Friday, March 30, 2007

Associating Rules With Object States

If your developing an information management system then its quite likely you'll need to be represent and evaluate large numbers of business rules in your domain model. For example if an Order over £10,000 must be authorized by a Manager then we'll have to represent that somewhere in the domain.

Before looking at how to represent the rules its worth thinking about how you'll evaluate the rules. One option is to have an IsValid property on each domain object that has validation rules, however the question is then "valid for what"?

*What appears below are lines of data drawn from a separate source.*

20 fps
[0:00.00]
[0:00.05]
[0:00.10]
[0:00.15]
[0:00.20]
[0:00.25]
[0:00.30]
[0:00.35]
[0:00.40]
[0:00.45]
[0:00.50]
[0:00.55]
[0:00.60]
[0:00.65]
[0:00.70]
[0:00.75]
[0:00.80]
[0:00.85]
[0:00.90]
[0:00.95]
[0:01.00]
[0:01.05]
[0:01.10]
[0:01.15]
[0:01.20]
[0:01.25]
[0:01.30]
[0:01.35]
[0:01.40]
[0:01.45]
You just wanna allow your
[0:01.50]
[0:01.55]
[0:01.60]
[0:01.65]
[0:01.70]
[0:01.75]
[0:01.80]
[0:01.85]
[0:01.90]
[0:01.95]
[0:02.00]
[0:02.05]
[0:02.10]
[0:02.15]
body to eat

If we mean persistence then we should rename it as IsValidForPersistence. This might be useful as if an object was valid for its current state (e.g. Active) when it came in from the database then when we save it we will expect it to still be valid for that state.

However although IsValidForPersistence might be useful it doesn't give us all the functionality we'll need because in many cases the validation has to be state based. As an example we don't mind an unauthorized Order over £10,000 sitting in the New state, we only need it to be authorized by a Manager before it moves to the Active state.

We've solved this by using state based rule methods, so you could call order.GetBrokenRulesForTransitionTo(OrderState.Active) and get back a collection of BrokenRule objects with descriptions about the broken rules.

This works very nicely and has allowed our GUI to display a list of reasons that an object can't move to another state whilst at the same time allowing us, in the domain, to ensure that we can avoid state transitions that the object is not yet ready for.